- Opening Delimiter -
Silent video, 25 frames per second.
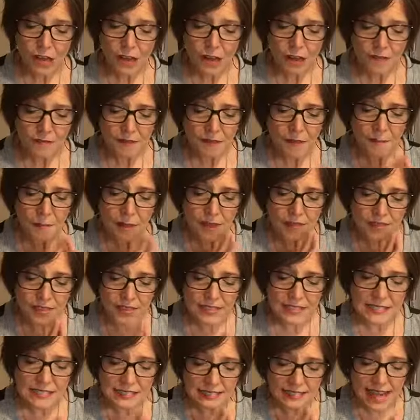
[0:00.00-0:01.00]
But
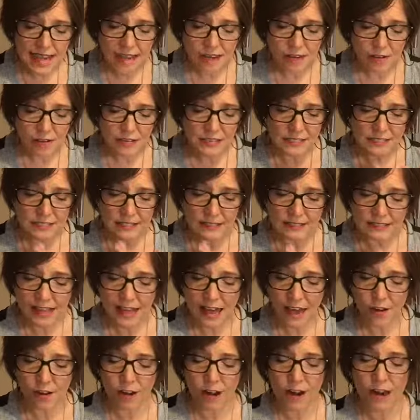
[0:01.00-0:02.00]
this letter is a
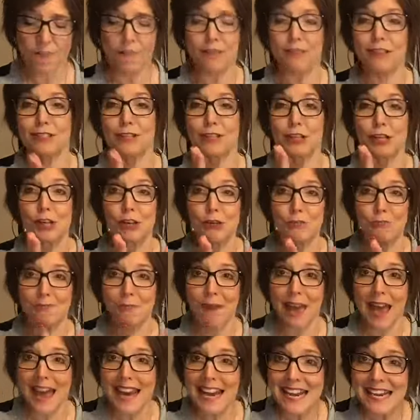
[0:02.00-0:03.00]
letter of his
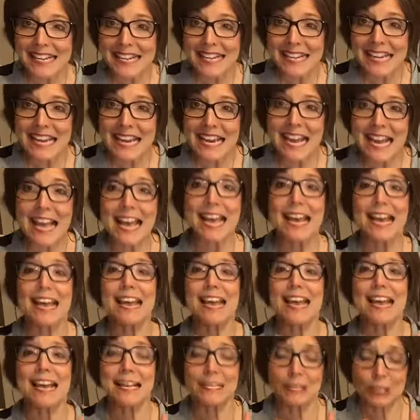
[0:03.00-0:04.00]
humanity,
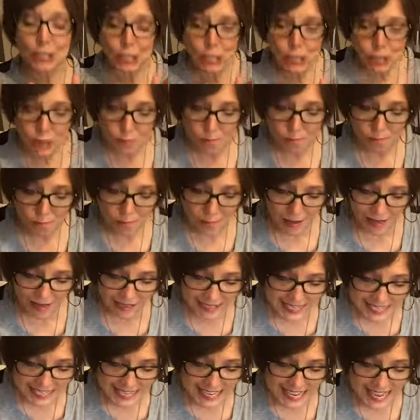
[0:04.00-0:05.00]
his
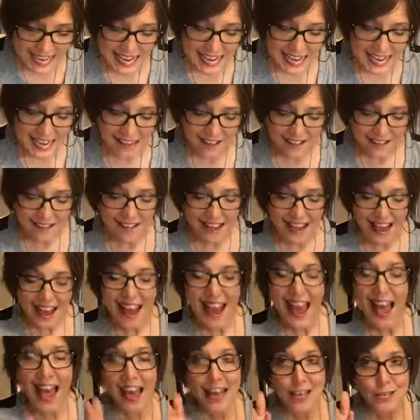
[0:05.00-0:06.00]
humility,
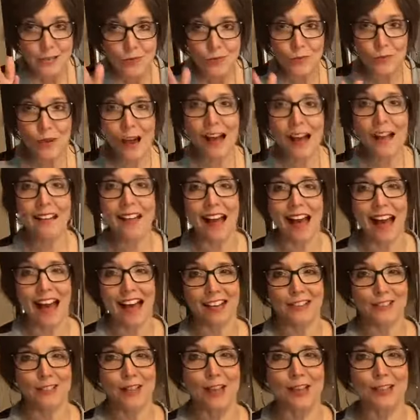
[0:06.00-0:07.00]
as well
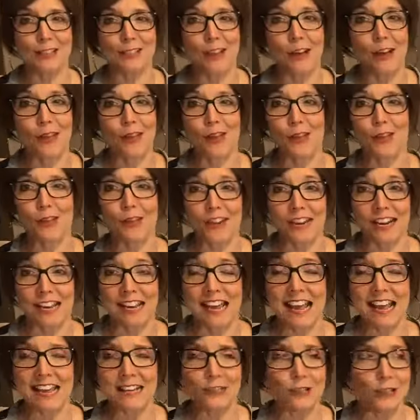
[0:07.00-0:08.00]
as his
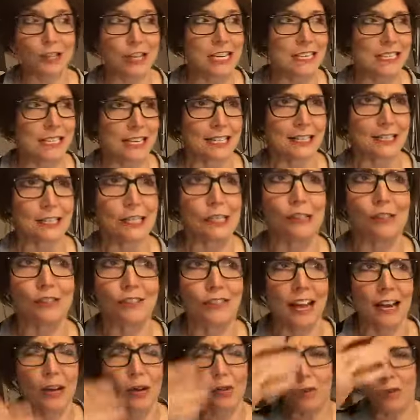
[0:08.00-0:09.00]
authority in Jesus. And you're
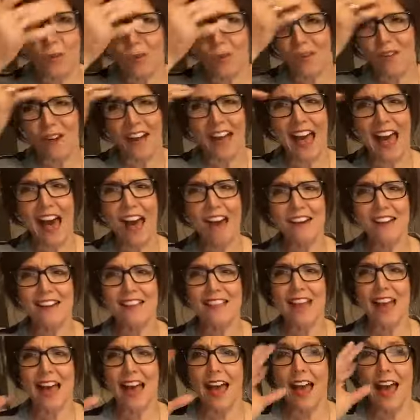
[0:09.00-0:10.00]
like, well, how can
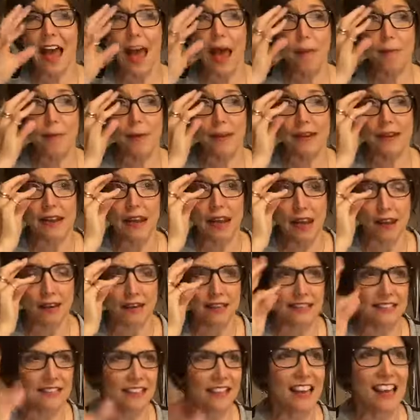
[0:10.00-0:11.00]
that happen? How
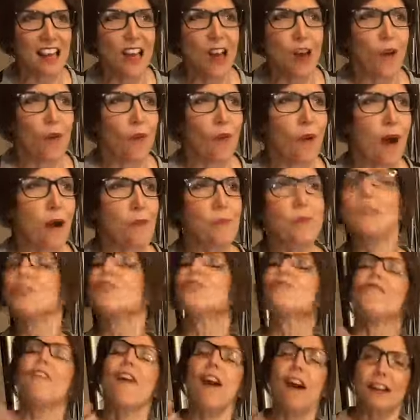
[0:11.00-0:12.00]
can you, why would you
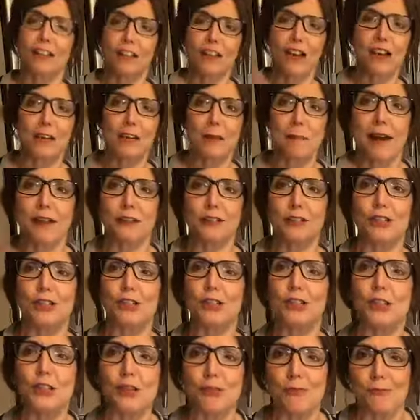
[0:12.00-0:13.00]
talk about your
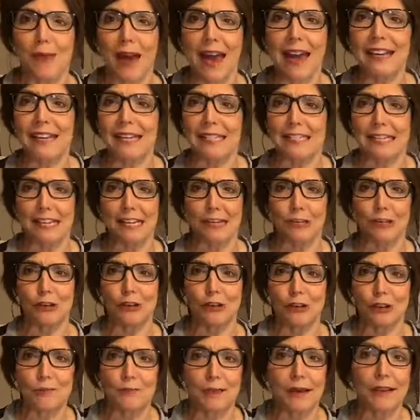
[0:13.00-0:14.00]
humanity and your
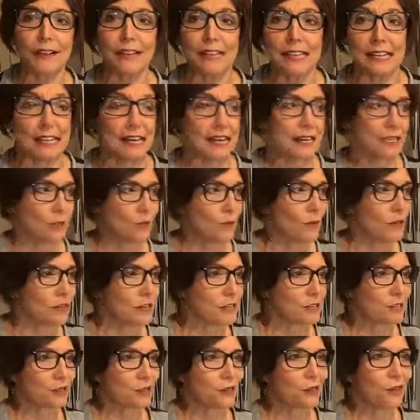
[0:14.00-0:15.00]
humility as well
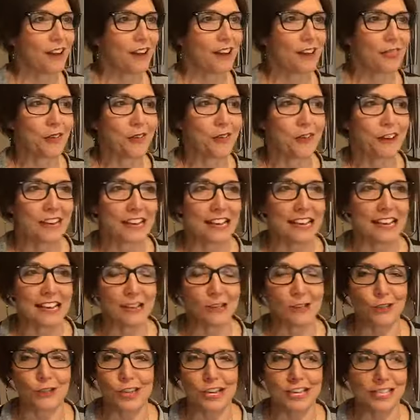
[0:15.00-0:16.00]
as your authority
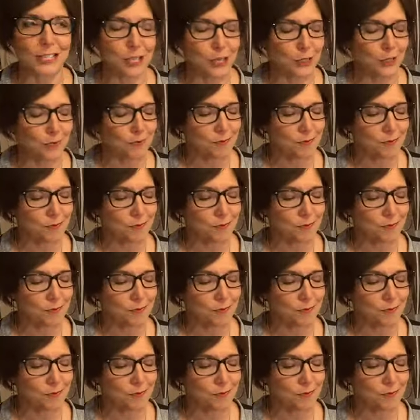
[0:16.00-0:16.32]
in Jesus?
- Closing Delimiter -
● **WORK TO BE COMPLETED**
Reproduce every record above word for word. Leave the pictures out.

● **RESULT BELOW**
Silent video, 25 frames per second.
[0:00.00-0:01.00]
But
[0:01.00-0:02.00]
this letter is a
[0:02.00-0:03.00]
letter of his
[0:03.00-0:04.00]
humanity,
[0:04.00-0:05.00]
his
[0:05.00-0:06.00]
humility,
[0:06.00-0:07.00]
as well
[0:07.00-0:08.00]
as his
[0:08.00-0:09.00]
authority in Jesus. And you're
[0:09.00-0:10.00]
like, well, how can
[0:10.00-0:11.00]
that happen? How
[0:11.00-0:12.00]
can you, why would you
[0:12.00-0:13.00]
talk about your
[0:13.00-0:14.00]
humanity and your
[0:14.00-0:15.00]
humility as well
[0:15.00-0:16.00]
as your authority
[0:16.00-0:16.32]
in Jesus?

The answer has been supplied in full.